Our experiment is based on the de facto OO7 Benchmark [1]. In summary,
the database consist of a tree of
assembly objects made up of
3
composite parts. Each
composite part is in turn, made
up of several
atomic parts. We conducted our experiment on the
small database configuration. The interested reader should refer to
[1] for more details on the benchmark.
The first set of experiment measures the cost of checking for an
upgrade. When an application transaction encounters an object, it
needs to determine if the object is in fact outdated. Outdated
objects can exist in the FE since we propagate our upgrades lazily.
Consequently, each application transaction will incur an additional
overhead of checking if the object needs to be upgraded.

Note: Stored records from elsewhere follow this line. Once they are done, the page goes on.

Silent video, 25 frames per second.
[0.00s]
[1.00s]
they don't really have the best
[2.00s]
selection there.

Our
experiments showed that the impact of this cost is minimal when
running application transactions that did not require any upgrades.

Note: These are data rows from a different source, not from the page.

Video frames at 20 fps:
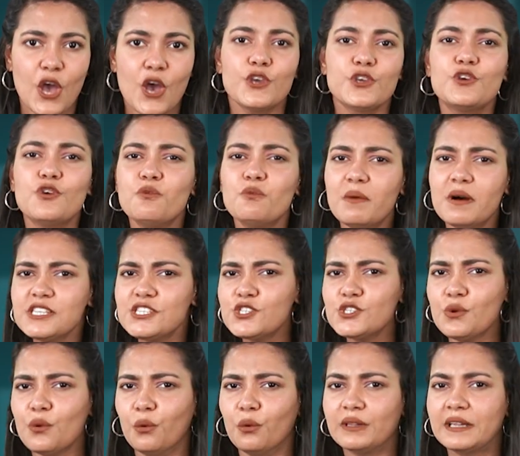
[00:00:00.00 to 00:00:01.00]
You
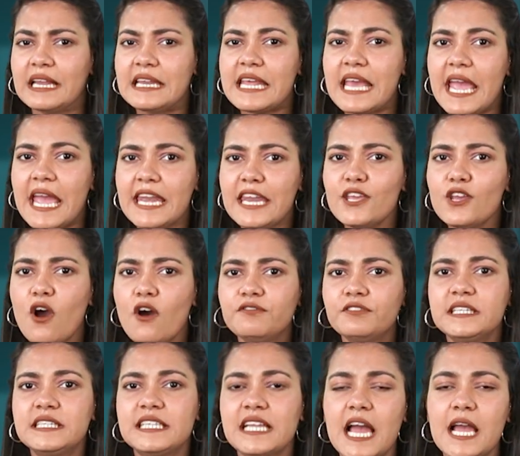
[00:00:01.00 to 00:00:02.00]
must know that any of
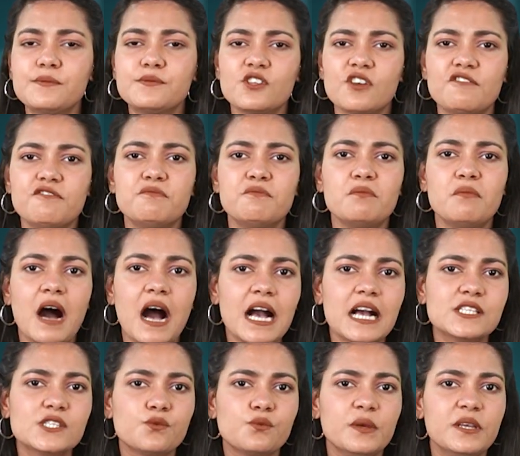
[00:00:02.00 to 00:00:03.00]
the types of
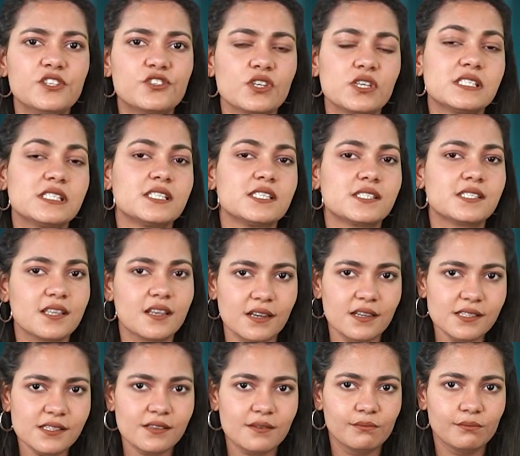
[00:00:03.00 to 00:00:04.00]
marks we just
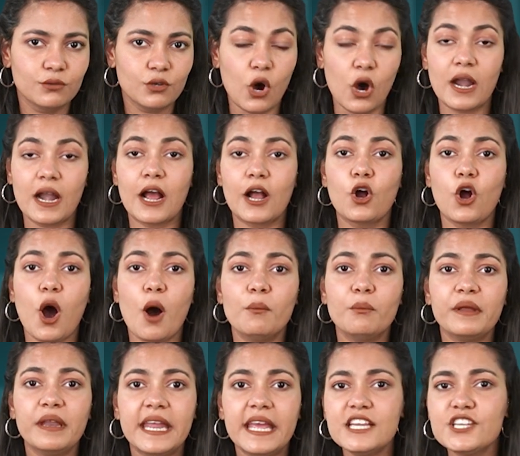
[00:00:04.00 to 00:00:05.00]
discussed or a
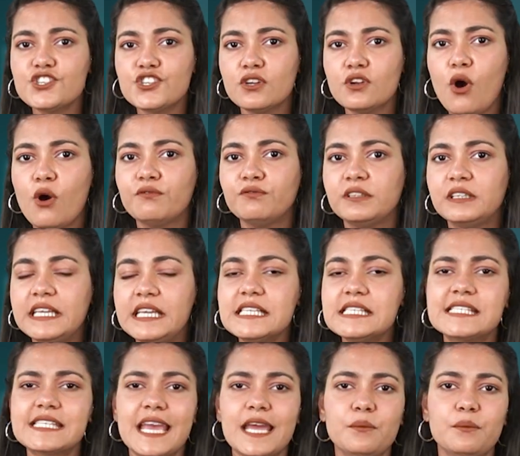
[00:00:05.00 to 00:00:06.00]
combination of
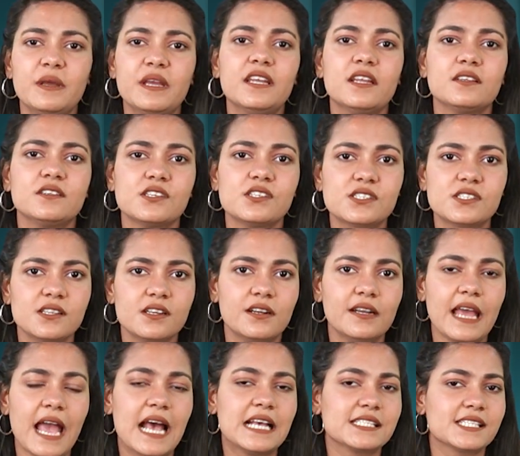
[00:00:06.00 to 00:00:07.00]
these can be
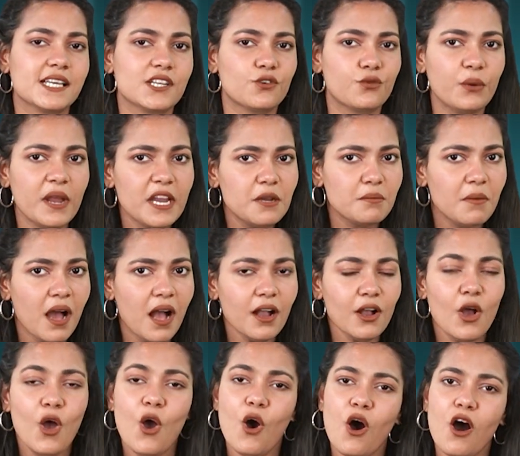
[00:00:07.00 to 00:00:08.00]
registered as a
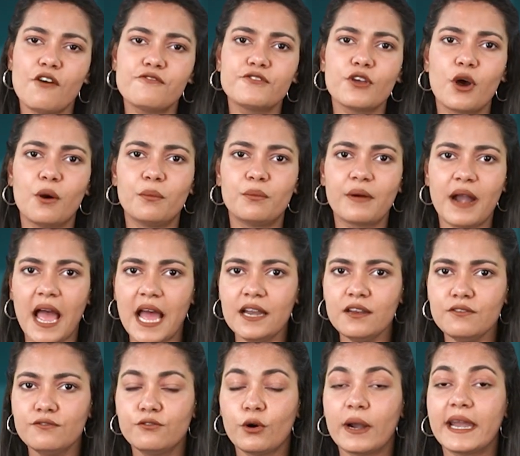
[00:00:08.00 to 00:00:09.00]
trademark of your
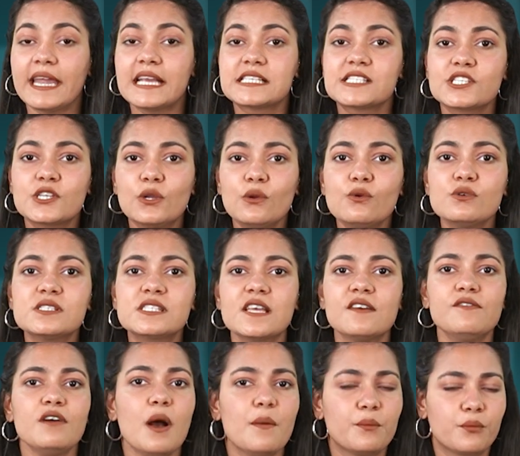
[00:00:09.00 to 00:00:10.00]
brand for
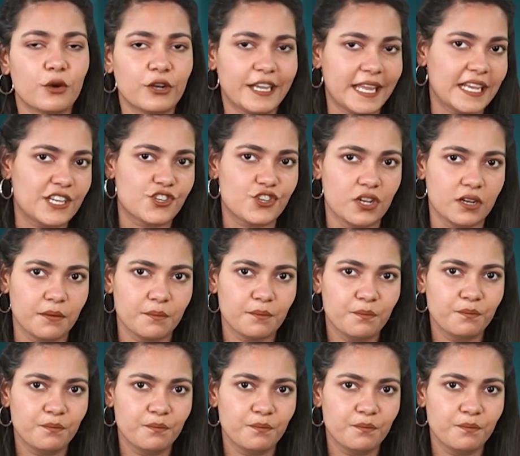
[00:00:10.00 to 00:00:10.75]
exclusive protection.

In this experiment, the objects required by the application
transaction are already in the FE's cache; otherwise, the cost of
shipping objects from the OR to the FE will dominate. There are two
scenarios that we consider, namely:
- All the objects required are installed in the ROT. As
mentioned earlier, all the objects in the ROT are of the
correct version unless the transaction that we are running is a
transform transaction. Hence the cost incurred will be to
determine if the transaction is an application transacton or a
transform transaction.
- The objects required for the transaction is not installed in the
ROT. When the objects required by the application transaction
is not in the ROT, we need install it into the ROT, and
at the same time, check if the object is an updated version since our
protocol does not guarantee that objects not in the ROT are of
the correct version.
In the first set of experiments, we measure the overhead of running
application transactions when all the objects are up-to-date. Next,
we measure the cost of actually running the upgrades, excluding any
application specific costs since we are purely measuring the overhead
and not the work done by the upgrade itself. In order to do this, we
run a
null transform on the objects. A
null transform
transforms an object from
Class_1
to
Class_2
, where
Class_1
and
Class_2
are identical i.e., it simply copies objects from
one schema to another schema of the same structure. In this
experiment, we upgraded the schema of the
Atomic Part and run
traversals on the database tree. When an atomic object is encountered
for the first time, the application transaction will be suspended and
the transform function will upgrade the atomic object to the new
version before the application transaction is allowed to resume. In
this way, the application transaction will see only the latest version
of the
Atomic Object. The fact that the FE contains outdated
versions of
Atomic Objects is invisible to the application
transaction.
Our experiments showed that application with upgrades and that without
upgrades are of the same order of magnitude in terms of performance.
[1] M. J. Carey, D. J. Dewitt, C. Kant, and J. F. Naughton.
A status report on the OO7 OODBMS benchmarking effort.
In
Object-Oriented Programming, Systems, Languages, and Applications (OOPSLA), October 1994.